THE ART OF SCANDAL by Regina Black

This book sounded like it was going to be fun. A politician’s wife finds out her husband has been cheating on her, and agrees to a payment of $1M to stick with him till the next election cycle. It didn’t quite work for me though. I thought it was going to be fun and silly but in fact it was rather bleak and sad. And there was quite a lot of therapy speak. Not my kind of book I guess.

BOOK LOVERS by Emily Henry

This lady has been writing back-to-back New York Times’s bestsellers. This is her third (!) This one is a rom-com about a literary agent who gets together with an editor. It was sprightly and fun and ideally suited to my Covid daze. It was interesting to read about the editing process, because I am very confident this book has been through a very rigorous editor. It is sharp as a tack. Like YOU, AGAIN, another rom-com that I read during Covid, it has been edited to within an inch of its life. Not a single piece of flab: just a machine for delivering plot. That’s hard to do and I admire it hugely.

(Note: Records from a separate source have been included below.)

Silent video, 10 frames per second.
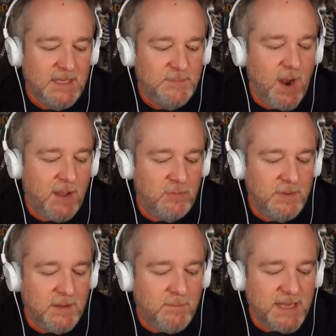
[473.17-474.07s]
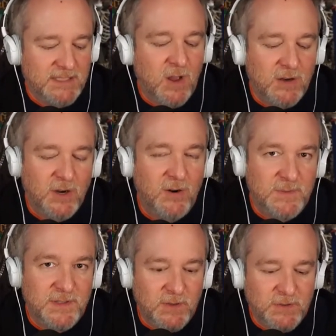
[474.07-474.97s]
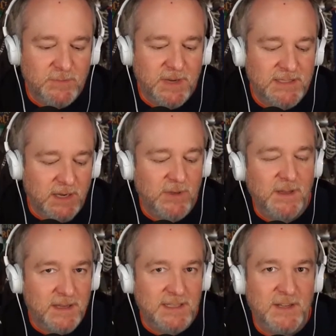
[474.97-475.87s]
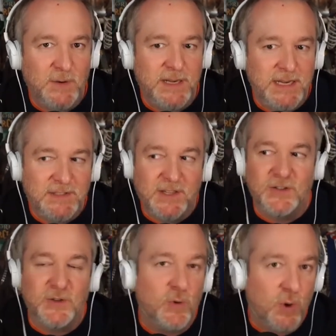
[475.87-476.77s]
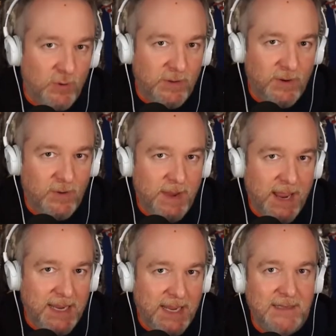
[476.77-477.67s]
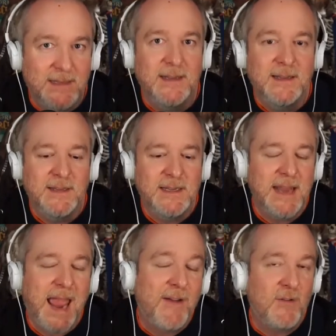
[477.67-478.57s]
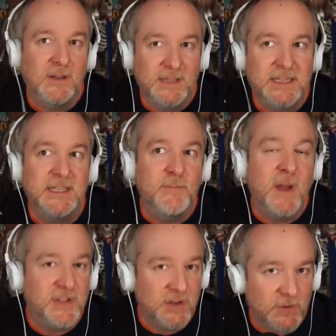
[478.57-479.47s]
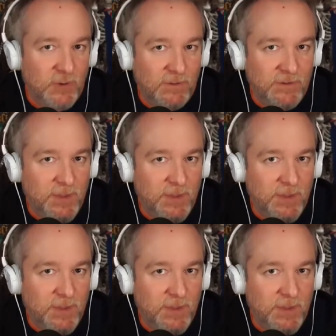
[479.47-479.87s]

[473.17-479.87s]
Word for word: is probably the best long-term solution because I really think Sony needs to control their own backend. They need to have, or at least as much control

THE ENCHANTED APRIL by Elizabeth von Arnim

Here is a highly season appropriate novel, about escaping the English winter. Four middle-class English ladies, all strangers, decide to spend a month in Italy together. The beginning is really fun, as the first of the ladies decides, in the depths of February, to blow her entire nest egg on the escape. Only those who have attempted to survive a London February can understand the urge to get CRAZY.

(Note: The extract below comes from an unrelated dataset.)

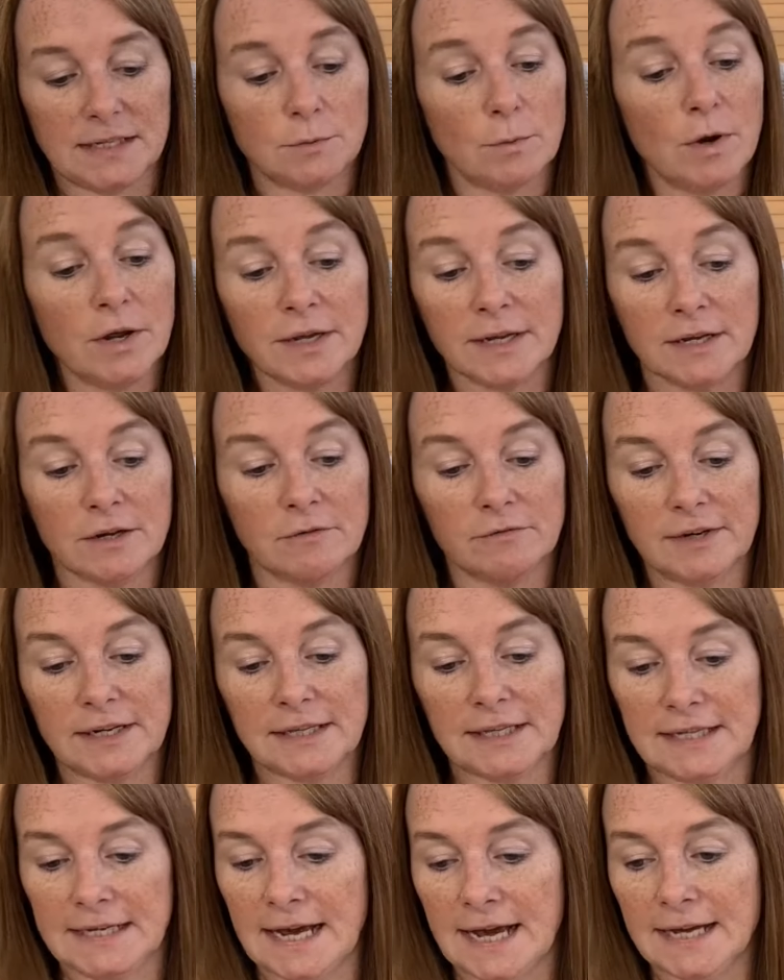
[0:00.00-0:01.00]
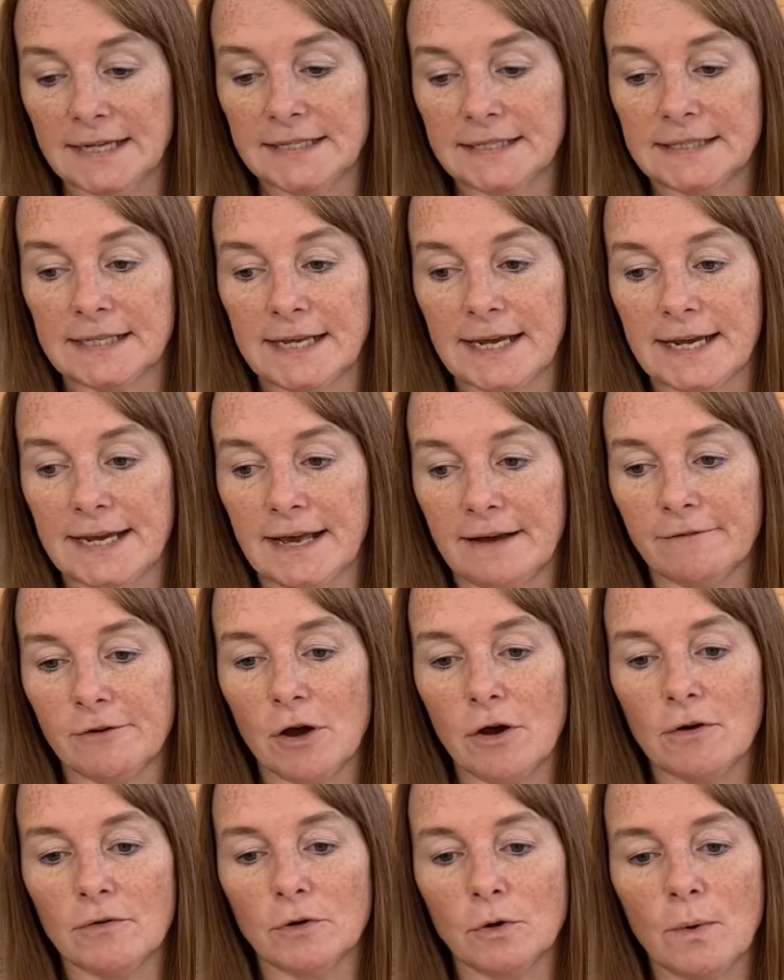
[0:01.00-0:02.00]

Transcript: working up really nicely. I've got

The plot doesn’t precisely work out, but who cares, it is such a fun novel of getting your life changed. One thing I did find weird, is I was thinking these ladies were old, based on the extraordinary dullness of their lives, but then it emerges they are only in their thirties! It’s amazing how many novels, even quite recent ones (this one is 1922), have this as the key takeaway: if I have to be born female THANK GOD it’s now and not earlier.